• REQUIRED ACTION
Word for word, restate all of the entries.

[Saved data entries]
○ ○ ○ ○ ○ ○ ○
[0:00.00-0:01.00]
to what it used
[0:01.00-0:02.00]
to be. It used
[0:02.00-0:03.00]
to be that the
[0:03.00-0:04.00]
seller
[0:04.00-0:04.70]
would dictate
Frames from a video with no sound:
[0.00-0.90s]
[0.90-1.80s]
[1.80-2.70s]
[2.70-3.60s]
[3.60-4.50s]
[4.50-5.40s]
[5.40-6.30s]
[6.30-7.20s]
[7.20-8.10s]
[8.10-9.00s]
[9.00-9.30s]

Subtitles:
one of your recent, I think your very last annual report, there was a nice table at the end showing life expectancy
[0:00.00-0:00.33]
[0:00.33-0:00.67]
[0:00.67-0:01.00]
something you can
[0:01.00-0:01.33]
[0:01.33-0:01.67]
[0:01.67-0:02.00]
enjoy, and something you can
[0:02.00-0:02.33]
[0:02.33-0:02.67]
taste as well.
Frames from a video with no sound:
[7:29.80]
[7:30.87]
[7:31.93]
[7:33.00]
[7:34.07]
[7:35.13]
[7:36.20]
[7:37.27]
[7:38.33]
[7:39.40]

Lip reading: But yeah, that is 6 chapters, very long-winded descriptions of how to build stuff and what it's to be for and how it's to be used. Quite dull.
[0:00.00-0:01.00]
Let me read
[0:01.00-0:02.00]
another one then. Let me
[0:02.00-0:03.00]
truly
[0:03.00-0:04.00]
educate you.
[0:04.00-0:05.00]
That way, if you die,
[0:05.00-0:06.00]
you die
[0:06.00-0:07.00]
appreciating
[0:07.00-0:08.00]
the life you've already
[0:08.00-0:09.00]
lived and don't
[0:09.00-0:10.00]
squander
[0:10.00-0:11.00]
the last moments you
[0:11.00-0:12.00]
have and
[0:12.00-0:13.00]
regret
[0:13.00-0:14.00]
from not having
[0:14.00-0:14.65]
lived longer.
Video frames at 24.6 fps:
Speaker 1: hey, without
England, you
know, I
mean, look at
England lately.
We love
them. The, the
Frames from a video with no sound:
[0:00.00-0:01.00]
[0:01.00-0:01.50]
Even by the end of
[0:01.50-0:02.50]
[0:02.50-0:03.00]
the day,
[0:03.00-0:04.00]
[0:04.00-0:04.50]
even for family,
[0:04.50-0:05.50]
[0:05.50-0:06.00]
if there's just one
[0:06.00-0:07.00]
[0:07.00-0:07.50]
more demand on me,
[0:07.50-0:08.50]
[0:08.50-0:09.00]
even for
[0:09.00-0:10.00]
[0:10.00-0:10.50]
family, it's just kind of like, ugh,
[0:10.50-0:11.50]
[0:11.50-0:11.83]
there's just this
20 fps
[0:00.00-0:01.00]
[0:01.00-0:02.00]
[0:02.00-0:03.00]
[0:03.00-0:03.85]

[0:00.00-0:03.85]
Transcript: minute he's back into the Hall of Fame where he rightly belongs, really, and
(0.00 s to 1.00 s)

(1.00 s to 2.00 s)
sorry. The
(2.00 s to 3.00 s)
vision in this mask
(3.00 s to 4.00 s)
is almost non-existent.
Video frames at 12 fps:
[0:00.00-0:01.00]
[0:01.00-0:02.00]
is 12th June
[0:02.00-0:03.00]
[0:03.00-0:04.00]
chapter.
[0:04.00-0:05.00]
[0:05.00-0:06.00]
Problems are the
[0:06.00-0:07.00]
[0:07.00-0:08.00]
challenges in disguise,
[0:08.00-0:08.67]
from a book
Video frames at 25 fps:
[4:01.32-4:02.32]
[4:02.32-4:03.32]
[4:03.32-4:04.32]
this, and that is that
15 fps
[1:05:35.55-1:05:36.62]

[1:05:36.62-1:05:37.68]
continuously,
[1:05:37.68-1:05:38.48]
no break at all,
○ ○ ○ ○ ○ ○ ○
• REPLY
[0:00.00-0:01.00]
to what it used
[0:01.00-0:02.00]
to be. It used
[0:02.00-0:03.00]
to be that the
[0:03.00-0:04.00]
seller
[0:04.00-0:04.70]
would dictate
Frames from a video with no sound:
[0.00-0.90s]
[0.90-1.80s]
[1.80-2.70s]
[2.70-3.60s]
[3.60-4.50s]
[4.50-5.40s]
[5.40-6.30s]
[6.30-7.20s]
[7.20-8.10s]
[8.10-9.00s]
[9.00-9.30s]

Subtitles:
one of your recent, I think your very last annual report, there was a nice table at the end showing life expectancy
[0:00.00-0:00.33]
[0:00.33-0:00.67]
[0:00.67-0:01.00]
something you can
[0:01.00-0:01.33]
[0:01.33-0:01.67]
[0:01.67-0:02.00]
enjoy, and something you can
[0:02.00-0:02.33]
[0:02.33-0:02.67]
taste as well.
Frames from a video with no sound:
[7:29.80]
[7:30.87]
[7:31.93]
[7:33.00]
[7:34.07]
[7:35.13]
[7:36.20]
[7:37.27]
[7:38.33]
[7:39.40]

Lip reading: But yeah, that is 6 chapters, very long-winded descriptions of how to build stuff and what it's to be for and how it's to be used. Quite dull.
[0:00.00-0:01.00]
Let me read
[0:01.00-0:02.00]
another one then. Let me
[0:02.00-0:03.00]
truly
[0:03.00-0:04.00]
educate you.
[0:04.00-0:05.00]
That way, if you die,
[0:05.00-0:06.00]
you die
[0:06.00-0:07.00]
appreciating
[0:07.00-0:08.00]
the life you've already
[0:08.00-0:09.00]
lived and don't
[0:09.00-0:10.00]
squander
[0:10.00-0:11.00]
the last moments you
[0:11.00-0:12.00]
have and
[0:12.00-0:13.00]
regret
[0:13.00-0:14.00]
from not having
[0:14.00-0:14.65]
lived longer.
Video frames at 24.6 fps:
Speaker 1: hey, without
England, you
know, I
mean, look at
England lately.
We love
them. The, the
Frames from a video with no sound:
[0:00.00-0:01.00]
[0:01.00-0:01.50]
Even by the end of
[0:01.50-0:02.50]
[0:02.50-0:03.00]
the day,
[0:03.00-0:04.00]
[0:04.00-0:04.50]
even for family,
[0:04.50-0:05.50]
[0:05.50-0:06.00]
if there's just one
[0:06.00-0:07.00]
[0:07.00-0:07.50]
more demand on me,
[0:07.50-0:08.50]
[0:08.50-0:09.00]
even for
[0:09.00-0:10.00]
[0:10.00-0:10.50]
family, it's just kind of like, ugh,
[0:10.50-0:11.50]
[0:11.50-0:11.83]
there's just this
20 fps
[0:00.00-0:01.00]
[0:01.00-0:02.00]
[0:02.00-0:03.00]
[0:03.00-0:03.85]

[0:00.00-0:03.85]
Transcript: minute he's back into the Hall of Fame where he rightly belongs, really, and
(0.00 s to 1.00 s)

(1.00 s to 2.00 s)
sorry. The
(2.00 s to 3.00 s)
vision in this mask
(3.00 s to 4.00 s)
is almost non-existent.
Video frames at 12 fps:
[0:00.00-0:01.00]
[0:01.00-0:02.00]
is 12th June
[0:02.00-0:03.00]
[0:03.00-0:04.00]
chapter.
[0:04.00-0:05.00]
[0:05.00-0:06.00]
Problems are the
[0:06.00-0:07.00]
[0:07.00-0:08.00]
challenges in disguise,
[0:08.00-0:08.67]
from a book
Video frames at 25 fps:
[4:01.32-4:02.32]
[4:02.32-4:03.32]
[4:03.32-4:04.32]
this, and that is that
15 fps
[1:05:35.55-1:05:36.62]

[1:05:36.62-1:05:37.68]
continuously,
[1:05:37.68-1:05:38.48]
no break at all,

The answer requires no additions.